Mazatec shaman, sabia, curandera
Maria Sabina was born in the little village Huautla de Jimenez, Oaxaca, Mexico where she lived a normal childhood. Normal, until her 7th/8th year when she recognized, together with her sister, some small mushrooms that were growing underneath a tree. These mushrooms looked exactly like the ones a local curandero used to heal the sick. When Maria Sabina picked the mushrooms, she said: ‘If I eat you, and you, and you, I know you will make me sing wonderfull.’ After this first trip you she ate the mushrooms more often. When she was eight years old she had the following experience:
‘I was eight years old when a brother of my mother fell sick. He was very sick, and the shamans of the sierra that had tried to cure him with herbs could do nothing for him. Then I remembered what the teo-nanacatl [mushrooms] told me: that I should go and look for them when I needed help. So I went to take the sacred mushrooms, and I brought them to my uncle’s hut. I ate them in front of my uncle, who was dying. And immediately the teo-nanacatl took me to their world, and I asked them what my uncle had and what I could do to save him. They told me an evil spirit had entered the blood of my uncle and that to cure him we should give him some herbs, not those the curanderos gave him, but others. I asked where these herbs could be found, and they took me to a place on the mountain where tall trees grew and the waters of a brook ran, and they showed me the herb that I should pull from the earth and the road I had to take to find them… After regaining consciousness it was the same place that I had seen during the trip, and they were the same herbs. I took them, I brought them home, I boiled them in water, and I gave them to my uncle. A few days later the brother of my mother was cured.’
This unforgettable experience would change her life drastically. The mushrooms became a way of life for Maria Sabina. She became known as a Sabia (a wise person) and as a Curandera (Shaman). Maria Sabina has invited a numerous amount of people during her life to heal then through her powers she received from the mushrooms. The (mostly nocturnal) ceremonies that she led were called Velada’s by the local inhabitants.

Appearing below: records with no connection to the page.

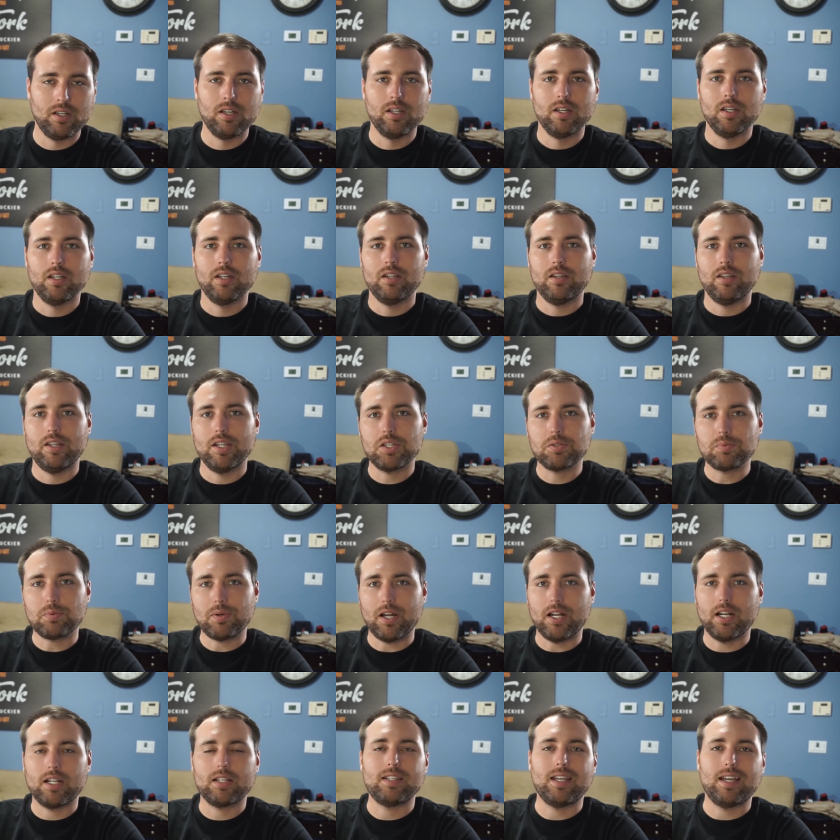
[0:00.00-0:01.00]
This
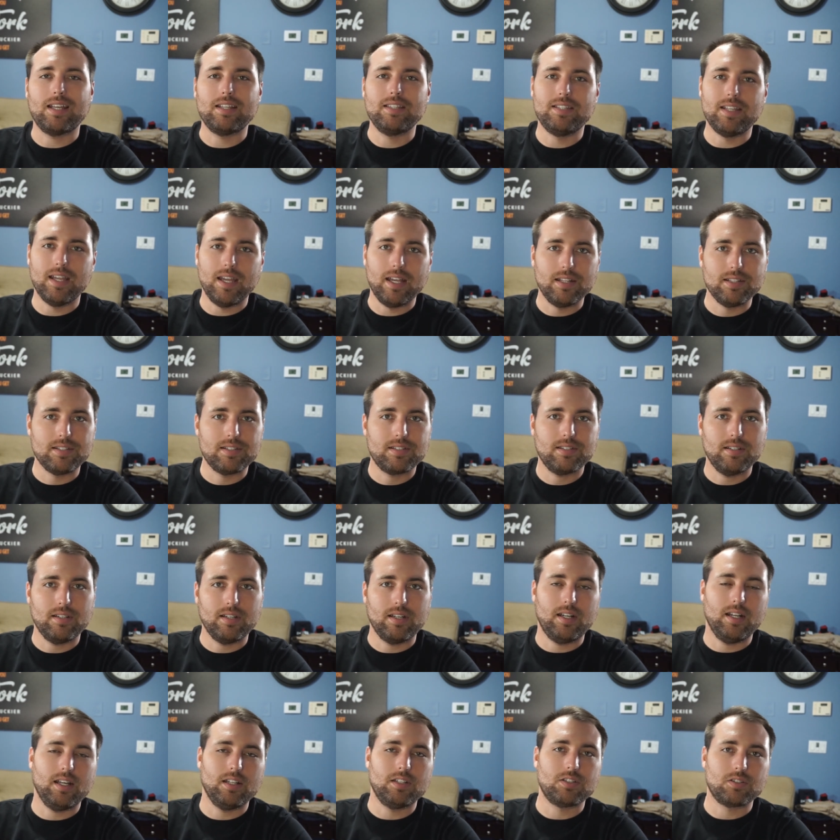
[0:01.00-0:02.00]
product had dents, it
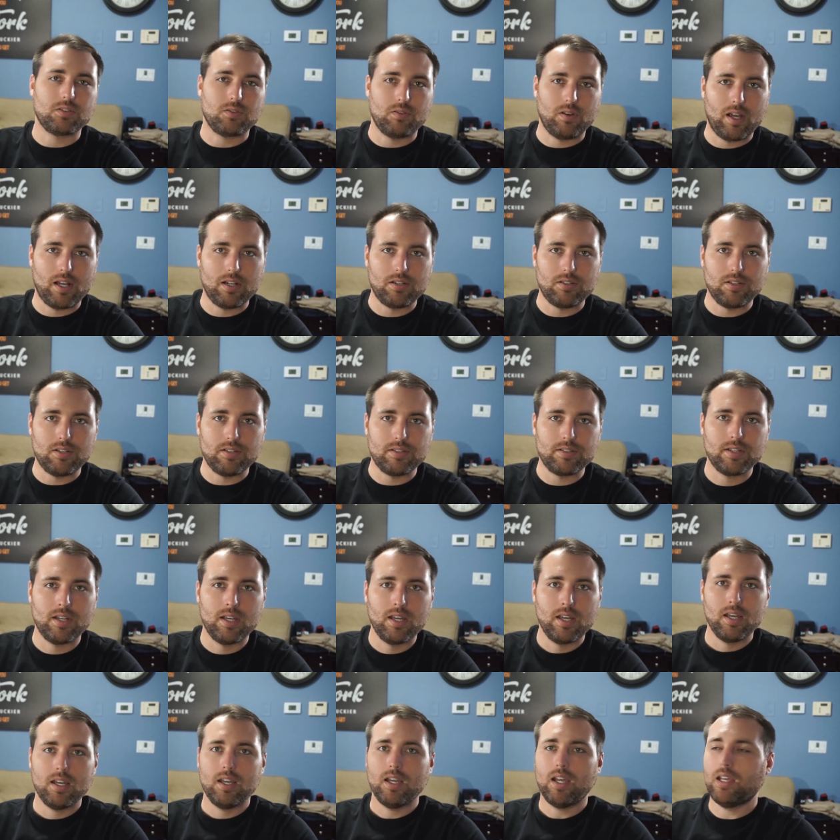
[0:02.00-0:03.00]
had scratches,
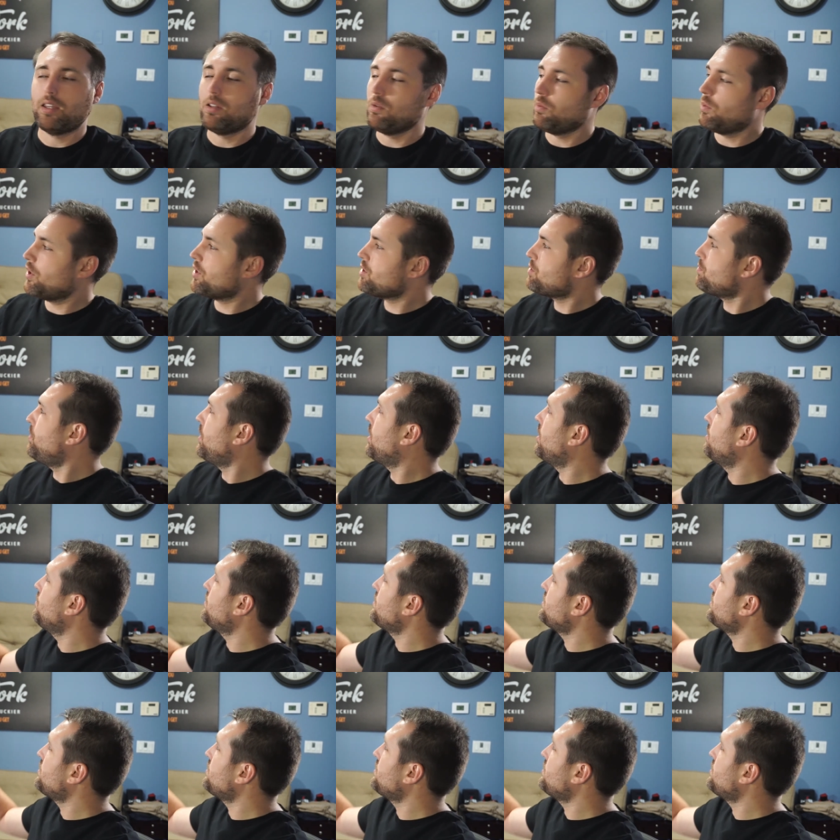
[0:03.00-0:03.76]
and the worst part was the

But then, in 1955, R. Gordon Wasson suddenly entered into her life with the question if she could tell him more about the magic mushrooms that he heard of so much. It was a quite unexpected visit that both of them would not soon forget. Maria Sabina takes Wasson and his photographer to a Velada where they eat the hallucinogenic mushrooms as being the first from the western world. For Maria Sabina this was also a new experience. She was used to eat the mushrooms only when her help was needed for medically or predictions. But the only help Wasson needed was the trip itself, the discovery of the unknown.
As a result of this meeting with Maria Sabina and the hallucinogenic mushrooms R. Gordon Wasson writes an article in the magazine Life under the title: Seeking the magic mushroom. He uses no names in the article to protect the privacy of Maria Sabina and her fellow village inhabitants. But the bigger audience figures them out anyway. Shortly after the publication large groups of people flock to the little village Huautla de Jimenez to experience a mushroom-trip under the supervision of Maria Sabina. Among them are celebrities like John Lennon, Peter Townshend, Mick Jagger and Bob Dylan.
Maria Sabina became a local celebrity and the village grew out to a touristic place of pilgrimage for hippies from all over the world. Many of them came with respect, but there are negative stories as well with tripping hippies in the leading role. In 1976 the local authorities feel obliged to put an end to these scandals and they ban the use of mushrooms. Maria Sabina receives the biggest blame for this, she was the one at last that had given out the secrets of Teonanáncatl. Her house is lit on fire and finally she is banned to another place outside the village. Through the years she has been arrested many times as well.
Despite all the trouble that was caused by the meeting with Wasson, Maria Sabina never showed any regret. She took it all like a grill of faith. She even has had a vision before telling her that she would have a meeting with ‘people from the outside world’. Maria Sabina died in 1985, at the age of 91. During her life she became a legend that has been remembered up untill today.
In his article ‘Saint Mother of the Sacred Mushrooms’ John Allen writes about Maria Sabina:
‘María Sabina was many things: an earth woman, a mother, a sabia, a poet, a healer, a curer, a believer, an achiever, and a curandera who stood at the very edge of her universe and glimpsed the secrets and meaning of life. Doña María had shared her secrets of magic and plant knowledge with the outside world. Only through hope and prayer will the benevolence she provided to the world be fully understood and appreciated. Through the pursuance of R. Gordon Wasson’s persistency in following his dream of the trail of the magic mushrooms, Doña María has truly presented mankind with a magical key (mushroom) concerning some plausible answers surrounding some of the mysteries of our religious beginnings and maybe the origin of the earth. Doña María may be gone, but her spirit and her wisdom still remain. Reach out and take the wisdom she was so willing to share. Take it with care and share it with love and respect. Can you see her face in the dark? Can you hear her chanting?’